=== Section Start ===

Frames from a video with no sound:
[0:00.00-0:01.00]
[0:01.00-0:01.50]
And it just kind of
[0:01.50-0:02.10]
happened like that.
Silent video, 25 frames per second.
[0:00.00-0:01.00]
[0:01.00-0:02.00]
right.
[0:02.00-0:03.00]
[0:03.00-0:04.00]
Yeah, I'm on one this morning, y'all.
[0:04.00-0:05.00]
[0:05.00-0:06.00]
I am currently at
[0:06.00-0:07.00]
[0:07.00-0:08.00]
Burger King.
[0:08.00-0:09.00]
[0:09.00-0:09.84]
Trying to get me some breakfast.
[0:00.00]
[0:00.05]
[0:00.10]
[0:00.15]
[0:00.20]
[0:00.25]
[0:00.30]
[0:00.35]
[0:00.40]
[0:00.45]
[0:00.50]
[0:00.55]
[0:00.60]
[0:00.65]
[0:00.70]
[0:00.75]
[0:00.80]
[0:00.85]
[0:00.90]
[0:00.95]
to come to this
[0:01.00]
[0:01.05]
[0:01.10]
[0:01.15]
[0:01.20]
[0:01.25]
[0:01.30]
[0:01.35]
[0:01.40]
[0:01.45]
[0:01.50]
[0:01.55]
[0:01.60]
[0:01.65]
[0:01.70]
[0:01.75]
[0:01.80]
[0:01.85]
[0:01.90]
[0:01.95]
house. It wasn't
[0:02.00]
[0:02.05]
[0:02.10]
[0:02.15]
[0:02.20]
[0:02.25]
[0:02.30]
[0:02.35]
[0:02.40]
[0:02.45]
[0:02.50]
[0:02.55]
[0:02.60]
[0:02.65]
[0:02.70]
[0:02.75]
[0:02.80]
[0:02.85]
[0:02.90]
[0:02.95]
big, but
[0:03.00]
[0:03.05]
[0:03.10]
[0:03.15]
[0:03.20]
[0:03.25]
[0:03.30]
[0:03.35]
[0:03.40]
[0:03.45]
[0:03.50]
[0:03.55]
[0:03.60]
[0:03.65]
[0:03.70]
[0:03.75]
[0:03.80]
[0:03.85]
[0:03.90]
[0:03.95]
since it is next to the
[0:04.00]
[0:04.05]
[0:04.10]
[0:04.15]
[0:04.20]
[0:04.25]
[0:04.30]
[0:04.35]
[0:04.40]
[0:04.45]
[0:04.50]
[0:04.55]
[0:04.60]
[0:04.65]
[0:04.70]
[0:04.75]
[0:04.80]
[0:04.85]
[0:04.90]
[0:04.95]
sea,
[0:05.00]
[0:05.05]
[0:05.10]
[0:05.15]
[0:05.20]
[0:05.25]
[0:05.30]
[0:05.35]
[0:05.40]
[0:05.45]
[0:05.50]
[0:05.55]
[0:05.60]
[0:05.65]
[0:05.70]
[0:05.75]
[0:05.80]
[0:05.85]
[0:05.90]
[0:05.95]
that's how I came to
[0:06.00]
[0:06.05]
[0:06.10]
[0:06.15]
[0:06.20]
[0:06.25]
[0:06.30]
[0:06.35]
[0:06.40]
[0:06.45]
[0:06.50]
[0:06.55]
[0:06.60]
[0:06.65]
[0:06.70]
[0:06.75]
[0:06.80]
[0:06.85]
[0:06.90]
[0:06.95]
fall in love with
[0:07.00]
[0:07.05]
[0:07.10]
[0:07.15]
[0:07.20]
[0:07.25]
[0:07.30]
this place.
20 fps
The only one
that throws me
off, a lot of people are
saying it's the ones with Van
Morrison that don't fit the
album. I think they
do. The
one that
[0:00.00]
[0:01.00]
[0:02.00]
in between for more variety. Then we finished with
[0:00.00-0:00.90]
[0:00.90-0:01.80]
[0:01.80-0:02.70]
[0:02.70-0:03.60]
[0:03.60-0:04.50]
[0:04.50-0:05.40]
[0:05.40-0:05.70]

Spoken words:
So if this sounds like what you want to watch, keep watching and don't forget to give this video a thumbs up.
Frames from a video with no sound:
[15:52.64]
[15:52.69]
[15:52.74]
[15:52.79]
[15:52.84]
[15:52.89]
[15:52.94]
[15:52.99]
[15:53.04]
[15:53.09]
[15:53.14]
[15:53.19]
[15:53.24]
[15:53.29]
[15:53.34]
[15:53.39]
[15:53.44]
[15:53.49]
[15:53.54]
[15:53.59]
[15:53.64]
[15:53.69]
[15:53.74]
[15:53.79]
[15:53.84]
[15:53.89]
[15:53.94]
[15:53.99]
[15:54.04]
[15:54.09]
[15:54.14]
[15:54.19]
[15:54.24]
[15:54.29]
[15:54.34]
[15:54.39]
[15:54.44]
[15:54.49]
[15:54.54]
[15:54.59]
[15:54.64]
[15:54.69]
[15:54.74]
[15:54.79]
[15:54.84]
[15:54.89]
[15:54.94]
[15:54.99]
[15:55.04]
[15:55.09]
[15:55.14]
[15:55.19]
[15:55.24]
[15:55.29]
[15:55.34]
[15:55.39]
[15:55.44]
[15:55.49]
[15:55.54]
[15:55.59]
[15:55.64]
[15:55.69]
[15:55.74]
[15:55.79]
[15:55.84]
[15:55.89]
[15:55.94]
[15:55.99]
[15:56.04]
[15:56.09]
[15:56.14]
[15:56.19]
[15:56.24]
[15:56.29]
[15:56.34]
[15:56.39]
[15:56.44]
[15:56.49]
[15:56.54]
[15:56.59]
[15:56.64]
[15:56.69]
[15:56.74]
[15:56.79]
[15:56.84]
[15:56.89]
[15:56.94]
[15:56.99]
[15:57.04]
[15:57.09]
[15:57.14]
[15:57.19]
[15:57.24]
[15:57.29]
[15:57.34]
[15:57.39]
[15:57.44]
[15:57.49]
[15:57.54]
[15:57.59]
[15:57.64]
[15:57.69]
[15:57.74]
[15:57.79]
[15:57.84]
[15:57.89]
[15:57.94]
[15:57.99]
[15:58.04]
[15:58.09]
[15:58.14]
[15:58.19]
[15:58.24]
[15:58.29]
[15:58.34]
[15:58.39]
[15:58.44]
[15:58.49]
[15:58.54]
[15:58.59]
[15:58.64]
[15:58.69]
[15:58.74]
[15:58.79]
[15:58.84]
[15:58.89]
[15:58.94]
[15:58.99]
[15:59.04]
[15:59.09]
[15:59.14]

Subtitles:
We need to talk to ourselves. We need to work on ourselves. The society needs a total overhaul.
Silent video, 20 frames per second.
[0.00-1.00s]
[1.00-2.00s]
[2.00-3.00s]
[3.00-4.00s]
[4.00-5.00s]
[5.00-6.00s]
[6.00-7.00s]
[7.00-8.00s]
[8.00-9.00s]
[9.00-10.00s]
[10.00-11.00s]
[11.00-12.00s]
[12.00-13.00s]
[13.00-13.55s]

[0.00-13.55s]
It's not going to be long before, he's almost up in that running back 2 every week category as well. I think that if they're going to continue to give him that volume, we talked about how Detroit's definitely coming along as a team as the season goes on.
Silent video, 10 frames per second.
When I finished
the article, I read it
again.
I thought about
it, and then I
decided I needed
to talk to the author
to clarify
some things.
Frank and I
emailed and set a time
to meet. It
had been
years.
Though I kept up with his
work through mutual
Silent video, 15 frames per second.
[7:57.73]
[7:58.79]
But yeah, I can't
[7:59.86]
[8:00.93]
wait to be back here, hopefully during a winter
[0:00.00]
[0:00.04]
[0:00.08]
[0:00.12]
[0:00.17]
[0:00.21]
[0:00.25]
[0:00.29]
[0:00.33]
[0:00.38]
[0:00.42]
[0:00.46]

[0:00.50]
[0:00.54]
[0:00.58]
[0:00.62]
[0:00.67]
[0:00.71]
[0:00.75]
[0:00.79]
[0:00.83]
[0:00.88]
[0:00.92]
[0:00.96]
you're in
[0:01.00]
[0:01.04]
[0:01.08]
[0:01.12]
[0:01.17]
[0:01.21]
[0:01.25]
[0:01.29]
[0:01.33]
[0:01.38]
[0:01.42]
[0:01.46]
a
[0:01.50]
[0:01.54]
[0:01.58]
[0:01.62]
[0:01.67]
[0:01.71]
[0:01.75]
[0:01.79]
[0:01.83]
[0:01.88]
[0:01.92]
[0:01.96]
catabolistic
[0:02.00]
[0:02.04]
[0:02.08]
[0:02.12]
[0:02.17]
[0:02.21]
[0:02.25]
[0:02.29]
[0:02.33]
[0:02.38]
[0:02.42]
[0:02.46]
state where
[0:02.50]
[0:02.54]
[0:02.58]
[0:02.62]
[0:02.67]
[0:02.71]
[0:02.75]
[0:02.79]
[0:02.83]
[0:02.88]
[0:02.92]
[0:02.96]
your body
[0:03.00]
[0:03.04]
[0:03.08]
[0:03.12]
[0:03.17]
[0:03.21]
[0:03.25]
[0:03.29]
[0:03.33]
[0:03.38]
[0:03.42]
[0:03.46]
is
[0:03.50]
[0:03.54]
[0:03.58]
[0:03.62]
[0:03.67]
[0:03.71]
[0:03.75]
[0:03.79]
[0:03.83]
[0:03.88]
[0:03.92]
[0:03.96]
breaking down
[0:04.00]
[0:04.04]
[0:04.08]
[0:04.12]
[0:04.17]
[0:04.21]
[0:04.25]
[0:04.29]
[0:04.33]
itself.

=== Section End ===

- **DIRECTIONS**:
Once you find the line containing "[0:02.00-0:03.00]", stop: reproduce exactly that line and every line of the data before it, and nothing else.

- **RESULT FOR THIS TASK**:
Frames from a video with no sound:
[0:00.00-0:01.00]
[0:01.00-0:01.50]
And it just kind of
[0:01.50-0:02.10]
happened like that.
Silent video, 25 frames per second.
[0:00.00-0:01.00]
[0:01.00-0:02.00]
right.
[0:02.00-0:03.00]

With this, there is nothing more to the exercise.